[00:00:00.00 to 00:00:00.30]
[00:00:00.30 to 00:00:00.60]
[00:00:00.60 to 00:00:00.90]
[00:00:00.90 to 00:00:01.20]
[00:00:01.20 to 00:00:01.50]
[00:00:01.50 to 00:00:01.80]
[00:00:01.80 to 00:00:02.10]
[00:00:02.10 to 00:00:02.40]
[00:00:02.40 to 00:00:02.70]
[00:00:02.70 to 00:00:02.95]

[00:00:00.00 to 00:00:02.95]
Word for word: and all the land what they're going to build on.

· · · ·

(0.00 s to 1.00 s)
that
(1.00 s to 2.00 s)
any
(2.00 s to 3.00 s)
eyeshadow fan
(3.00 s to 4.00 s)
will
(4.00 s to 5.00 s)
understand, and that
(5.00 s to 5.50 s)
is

· · · ·

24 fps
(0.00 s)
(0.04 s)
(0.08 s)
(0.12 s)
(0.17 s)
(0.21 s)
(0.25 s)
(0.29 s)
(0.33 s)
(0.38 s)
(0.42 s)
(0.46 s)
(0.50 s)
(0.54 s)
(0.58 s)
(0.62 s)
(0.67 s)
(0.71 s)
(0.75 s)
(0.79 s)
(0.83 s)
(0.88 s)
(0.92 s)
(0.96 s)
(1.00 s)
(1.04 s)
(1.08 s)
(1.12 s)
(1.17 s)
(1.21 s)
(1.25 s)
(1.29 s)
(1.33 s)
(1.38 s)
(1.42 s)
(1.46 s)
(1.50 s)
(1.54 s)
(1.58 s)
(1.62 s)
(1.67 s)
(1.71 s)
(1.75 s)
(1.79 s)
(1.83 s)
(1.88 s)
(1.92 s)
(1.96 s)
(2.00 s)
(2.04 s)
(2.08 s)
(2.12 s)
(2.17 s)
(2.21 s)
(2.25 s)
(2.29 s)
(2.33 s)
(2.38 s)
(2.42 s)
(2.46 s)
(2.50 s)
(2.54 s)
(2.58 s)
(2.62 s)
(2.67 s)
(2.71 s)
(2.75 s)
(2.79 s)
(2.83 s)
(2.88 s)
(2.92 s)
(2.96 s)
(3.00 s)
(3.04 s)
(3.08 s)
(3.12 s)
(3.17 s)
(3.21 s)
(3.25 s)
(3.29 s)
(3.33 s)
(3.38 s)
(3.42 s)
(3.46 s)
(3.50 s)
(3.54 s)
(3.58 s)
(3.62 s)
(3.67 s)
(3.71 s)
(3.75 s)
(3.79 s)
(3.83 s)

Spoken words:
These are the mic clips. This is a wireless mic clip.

· · · ·

» **Work item**:
Produce a word-for-word copy of everything above from the line holding "[00:00:00.60 to 00:00:00.90]" down to the line holding "Word for word: and", with both of those lines kept.

» **Result of this exercise**:
[00:00:00.60 to 00:00:00.90]
[00:00:00.90 to 00:00:01.20]
[00:00:01.20 to 00:00:01.50]
[00:00:01.50 to 00:00:01.80]
[00:00:01.80 to 00:00:02.10]
[00:00:02.10 to 00:00:02.40]
[00:00:02.40 to 00:00:02.70]
[00:00:02.70 to 00:00:02.95]

[00:00:00.00 to 00:00:02.95]
Word for word: and all the land what they're going to build on.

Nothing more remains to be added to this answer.